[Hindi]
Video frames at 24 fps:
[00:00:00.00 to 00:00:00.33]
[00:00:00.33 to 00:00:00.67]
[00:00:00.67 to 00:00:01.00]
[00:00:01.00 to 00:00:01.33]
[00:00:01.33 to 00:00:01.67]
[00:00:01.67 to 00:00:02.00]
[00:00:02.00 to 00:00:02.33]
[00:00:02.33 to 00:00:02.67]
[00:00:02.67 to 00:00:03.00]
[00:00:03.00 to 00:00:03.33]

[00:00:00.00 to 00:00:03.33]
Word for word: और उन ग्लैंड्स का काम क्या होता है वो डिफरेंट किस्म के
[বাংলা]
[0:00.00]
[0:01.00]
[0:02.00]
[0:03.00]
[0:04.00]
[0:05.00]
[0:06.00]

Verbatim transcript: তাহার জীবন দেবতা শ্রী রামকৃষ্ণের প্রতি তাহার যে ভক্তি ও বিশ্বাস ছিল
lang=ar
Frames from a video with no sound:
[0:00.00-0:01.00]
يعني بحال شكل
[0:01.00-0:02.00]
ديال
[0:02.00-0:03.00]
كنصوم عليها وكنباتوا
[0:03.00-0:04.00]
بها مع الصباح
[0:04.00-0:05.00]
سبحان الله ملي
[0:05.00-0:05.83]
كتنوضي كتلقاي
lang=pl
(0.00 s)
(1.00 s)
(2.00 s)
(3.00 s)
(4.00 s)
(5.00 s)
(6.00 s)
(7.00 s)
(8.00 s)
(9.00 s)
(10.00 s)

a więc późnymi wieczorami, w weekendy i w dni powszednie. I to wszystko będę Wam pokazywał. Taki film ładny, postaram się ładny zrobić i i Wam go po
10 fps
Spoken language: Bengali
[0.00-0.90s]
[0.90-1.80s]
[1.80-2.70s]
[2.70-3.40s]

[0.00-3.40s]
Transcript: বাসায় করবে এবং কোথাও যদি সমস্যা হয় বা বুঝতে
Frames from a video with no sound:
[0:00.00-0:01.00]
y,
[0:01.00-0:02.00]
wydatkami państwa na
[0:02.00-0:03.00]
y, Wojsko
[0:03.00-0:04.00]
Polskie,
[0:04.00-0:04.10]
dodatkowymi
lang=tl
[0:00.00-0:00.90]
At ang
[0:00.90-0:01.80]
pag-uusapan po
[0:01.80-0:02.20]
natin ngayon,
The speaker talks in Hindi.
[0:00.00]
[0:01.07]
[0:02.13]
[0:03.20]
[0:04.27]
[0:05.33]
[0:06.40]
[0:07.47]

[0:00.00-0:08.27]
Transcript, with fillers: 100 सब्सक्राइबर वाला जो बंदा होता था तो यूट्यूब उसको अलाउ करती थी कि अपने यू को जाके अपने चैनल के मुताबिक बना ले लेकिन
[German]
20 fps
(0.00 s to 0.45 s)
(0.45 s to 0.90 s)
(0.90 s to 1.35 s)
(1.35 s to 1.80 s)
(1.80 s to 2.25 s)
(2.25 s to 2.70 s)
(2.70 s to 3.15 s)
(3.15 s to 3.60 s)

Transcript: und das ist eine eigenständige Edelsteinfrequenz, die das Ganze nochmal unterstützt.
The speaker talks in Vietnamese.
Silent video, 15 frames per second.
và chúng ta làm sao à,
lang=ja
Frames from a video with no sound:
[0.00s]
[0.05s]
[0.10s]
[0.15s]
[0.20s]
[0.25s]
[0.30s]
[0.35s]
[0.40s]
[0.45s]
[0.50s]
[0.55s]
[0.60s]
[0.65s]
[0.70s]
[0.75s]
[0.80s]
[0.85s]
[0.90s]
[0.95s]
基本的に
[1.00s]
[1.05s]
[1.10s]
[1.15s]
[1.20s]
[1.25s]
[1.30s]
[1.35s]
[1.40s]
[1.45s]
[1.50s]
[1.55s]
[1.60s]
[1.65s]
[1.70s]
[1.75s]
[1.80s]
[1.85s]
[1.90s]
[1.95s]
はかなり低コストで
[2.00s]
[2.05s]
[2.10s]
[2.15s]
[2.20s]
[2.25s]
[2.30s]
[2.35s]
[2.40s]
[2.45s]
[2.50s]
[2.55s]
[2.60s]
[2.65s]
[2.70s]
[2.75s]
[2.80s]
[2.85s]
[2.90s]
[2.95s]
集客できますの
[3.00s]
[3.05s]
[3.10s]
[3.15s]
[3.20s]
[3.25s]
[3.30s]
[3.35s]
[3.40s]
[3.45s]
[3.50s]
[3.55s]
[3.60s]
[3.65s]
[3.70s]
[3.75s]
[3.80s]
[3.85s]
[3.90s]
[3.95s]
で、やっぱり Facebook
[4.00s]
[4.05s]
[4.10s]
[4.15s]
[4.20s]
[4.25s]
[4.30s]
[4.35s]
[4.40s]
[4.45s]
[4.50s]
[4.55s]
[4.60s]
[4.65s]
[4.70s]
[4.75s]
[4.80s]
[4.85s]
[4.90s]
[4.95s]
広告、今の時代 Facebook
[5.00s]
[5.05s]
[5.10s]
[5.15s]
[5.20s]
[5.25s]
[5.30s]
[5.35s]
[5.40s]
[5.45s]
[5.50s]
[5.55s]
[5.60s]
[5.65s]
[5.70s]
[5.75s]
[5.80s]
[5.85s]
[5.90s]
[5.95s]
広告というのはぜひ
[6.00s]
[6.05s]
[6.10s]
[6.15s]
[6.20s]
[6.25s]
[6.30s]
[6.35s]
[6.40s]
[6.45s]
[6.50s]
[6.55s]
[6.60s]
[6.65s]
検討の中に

##############################

Those lines of the records that contain the string "talks" should be identified and copied.

▶ Exercise answer:
The speaker talks in Hindi.
The speaker talks in Vietnamese.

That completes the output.